## For an unsolvable system of linear equations, Ax = b, there exists a best solution, x_hat, that is found by solving the equation p = Ax_hat, where p is the vector resulting from the projection of b onto the column space of A. 
## Since e = b-p is orthogonal to the column space of A (i.e., belongs to the left-nullspace of A), it follows that A'(b-Ax_hat) = 0 and A'Ax_hat = A'b, allowing us to solve for x_hat.

In [4]:
import pandas as pd
import numpy as np

In [5]:
seed = 311
rng = np.random.default_rng(seed) 

In [6]:
df = pd.DataFrame(rng.integers(0,100,size=(100, 4)), columns=['x1','x2','x3','x4'])
df

Unnamed: 0,x1,x2,x3,x4
0,34,15,23,56
1,8,64,4,70
2,46,13,6,79
3,60,98,43,8
4,2,18,33,8
...,...,...,...,...
95,0,68,99,27
96,33,59,21,33
97,7,79,49,84
98,6,57,0,43


In [7]:
# https://colab.research.google.com/drive/1TOOjC0VDQyEr-KE6762z5KJWj1-cc3pL?usp=sharing

correlations = rng.uniform(low=-1.0, high=1.0, size=4)
correlations

array([-0.16206972, -0.84142446,  0.76057477, -0.11313913])

In [8]:
# https://stackoverflow.com/questions/42902938/create-correlated-pandas-series

from scipy.stats import pearsonr
from scipy.optimize import minimize

df['y'] = (minimize(lambda x: abs(
                                 (correlations[0] - pearsonr(df['x1'], x)[0])
                                  + (correlations[1] - pearsonr(df['x2'], x)[0])
                                  + (correlations[2] - pearsonr(df['x3'], x)[0])
                                  + (correlations[3] - pearsonr(df['x4'], x)[0])
                                 ), rng.random(len(df))).x) * 100

display(df)

Unnamed: 0,x1,x2,x3,x4,y
0,34,15,23,56,37.137474
1,8,64,4,70,81.414166
2,46,13,6,79,60.273728
3,60,98,43,8,84.242199
4,2,18,33,8,103.286051
...,...,...,...,...,...
95,0,68,99,27,41.289700
96,33,59,21,33,10.294394
97,7,79,49,84,82.080967
98,6,57,0,43,98.852285


In [9]:
train_df = df.iloc[:int(0.8*len(df)),:]
test_df = df.iloc[int(0.8*len(df)):,:]
print(len(train_df)+len(test_df))

100


In [10]:
from lin_reg import LR
intercept, coefficients, train_sse = LR().fit(train_df,'y')
print(intercept, coefficients, train_sse)

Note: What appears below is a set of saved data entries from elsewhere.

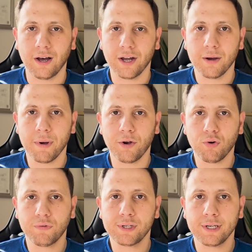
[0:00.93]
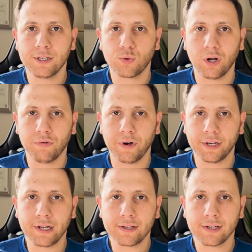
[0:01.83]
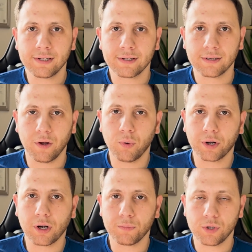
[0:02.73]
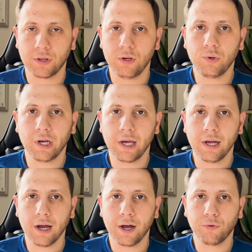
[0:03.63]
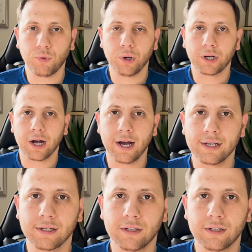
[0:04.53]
I am an overseas qualified dentist. I want to come to the UK and work as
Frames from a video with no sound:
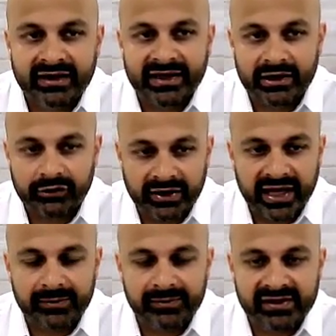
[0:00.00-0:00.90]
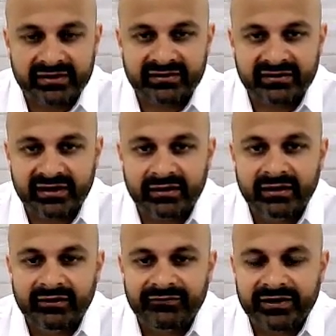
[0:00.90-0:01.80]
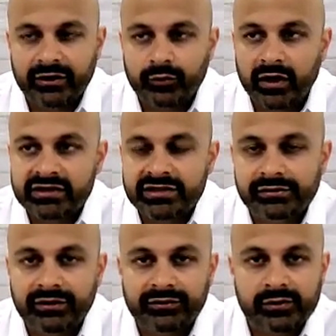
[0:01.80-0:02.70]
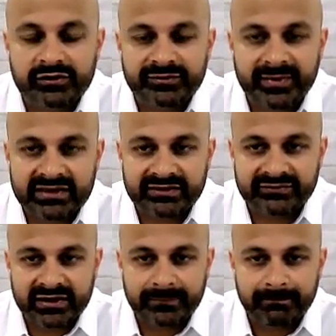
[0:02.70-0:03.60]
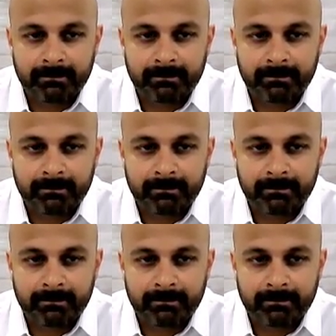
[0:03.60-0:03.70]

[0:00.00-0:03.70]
category A, B, and C, figure one, two, and three, respectively.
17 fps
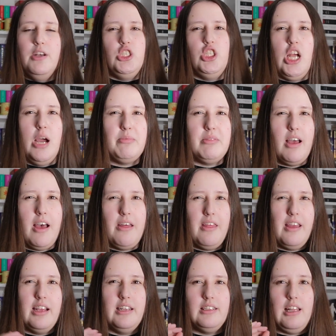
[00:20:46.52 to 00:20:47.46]
chapter I
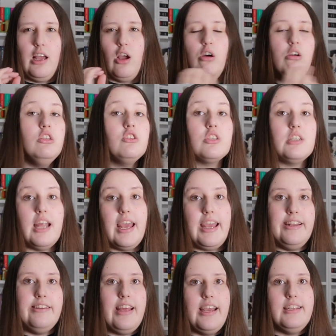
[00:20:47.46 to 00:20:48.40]
think is like
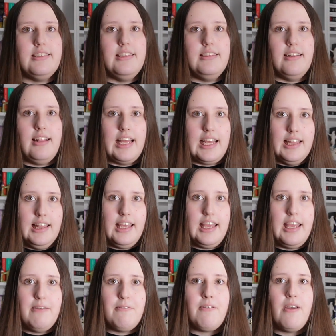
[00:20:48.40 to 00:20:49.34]
108 days until I can
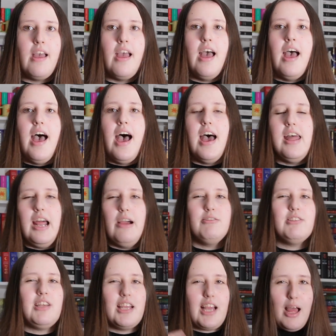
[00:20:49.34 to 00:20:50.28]
leave. And I
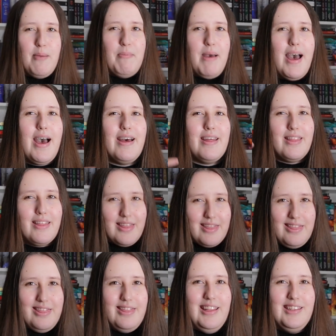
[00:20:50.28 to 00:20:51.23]
was like, I bet
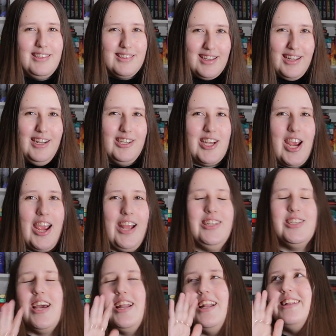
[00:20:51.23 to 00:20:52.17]
this is going to
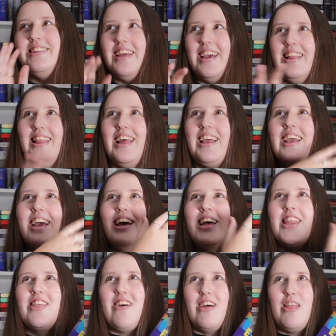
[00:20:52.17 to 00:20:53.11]
change. And it did. Like
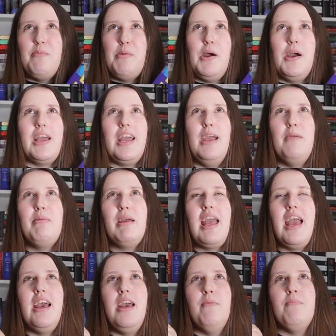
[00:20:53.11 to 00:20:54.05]
throughout the book it
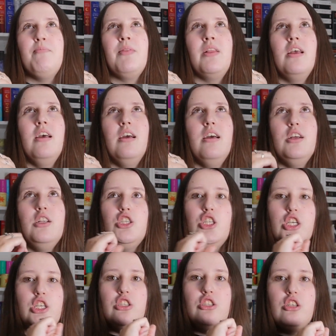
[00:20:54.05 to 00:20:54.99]
became
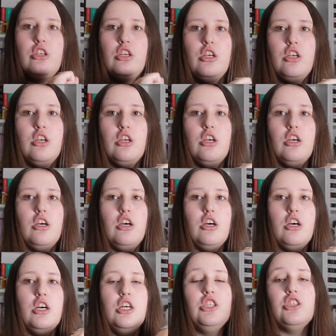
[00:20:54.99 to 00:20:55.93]
just
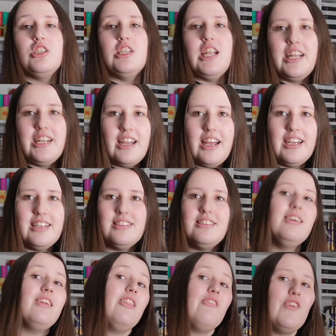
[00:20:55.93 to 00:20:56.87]
108 days
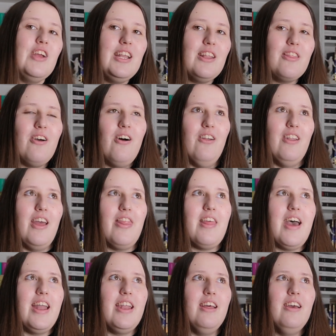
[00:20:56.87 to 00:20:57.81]
till the readathon, and
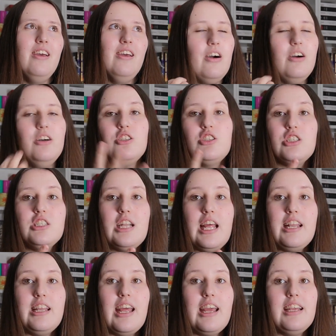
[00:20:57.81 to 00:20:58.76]
then
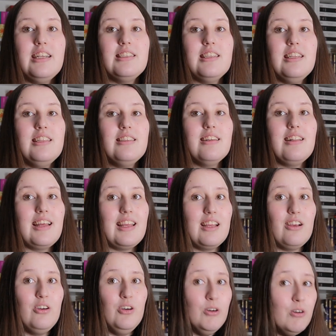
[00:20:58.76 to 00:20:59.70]
108 days until I
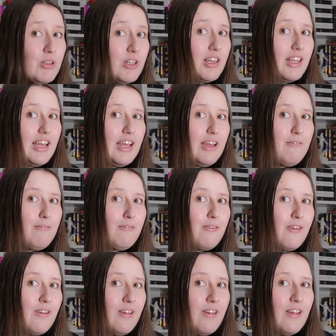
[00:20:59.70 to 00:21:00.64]
could leave
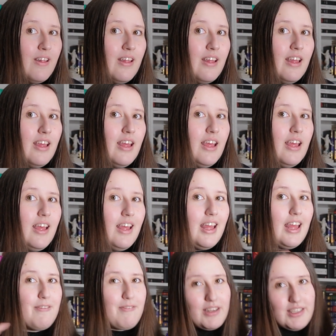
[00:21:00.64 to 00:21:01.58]

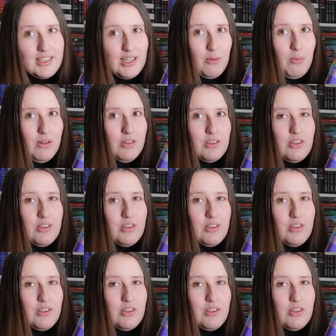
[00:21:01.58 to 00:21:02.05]
if I still want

82.85258681960056 [-0.16573585 -0.16288678 -0.13519709 -0.19693179] 75147.0354303233


In [11]:
from sklearn.linear_model import LinearRegression
reg = LinearRegression().fit(train_df[['x1','x2','x3','x4']].to_numpy(), train_df['y'].to_numpy())
print(reg.intercept_)
reg.coef_

82.85258681960069


array([-0.16573585, -0.16288678, -0.13519709, -0.19693179])

In [22]:
print('Intercepts')
print(f'sklearn: {reg.intercept_}')
print(f'lin_reg: {intercept}')
print(f'difference: {reg.intercept_ - intercept}')
print('')
print('Coefficients')
print(f'sklearn: {reg.coef_}')
print(f'lin_reg: {coefficients}')
print(f'difference: {reg.coef_ - coefficients}')

Intercepts
sklearn: 82.85258681960069
lin_reg: 82.85258681960056
difference: 1.2789769243681803e-13

Coefficients
sklearn: [-0.16573585 -0.16288678 -0.13519709 -0.19693179]
lin_reg: [-0.16573585 -0.16288678 -0.13519709 -0.19693179]
difference: [ 0. -0. -0. -0.]


In [21]:
sklearn_preds = reg.predict(test_df.drop("y", axis=1).to_numpy())
lin_reg_preds = LR().predict(test_df, "y", coefficients, intercept)[0]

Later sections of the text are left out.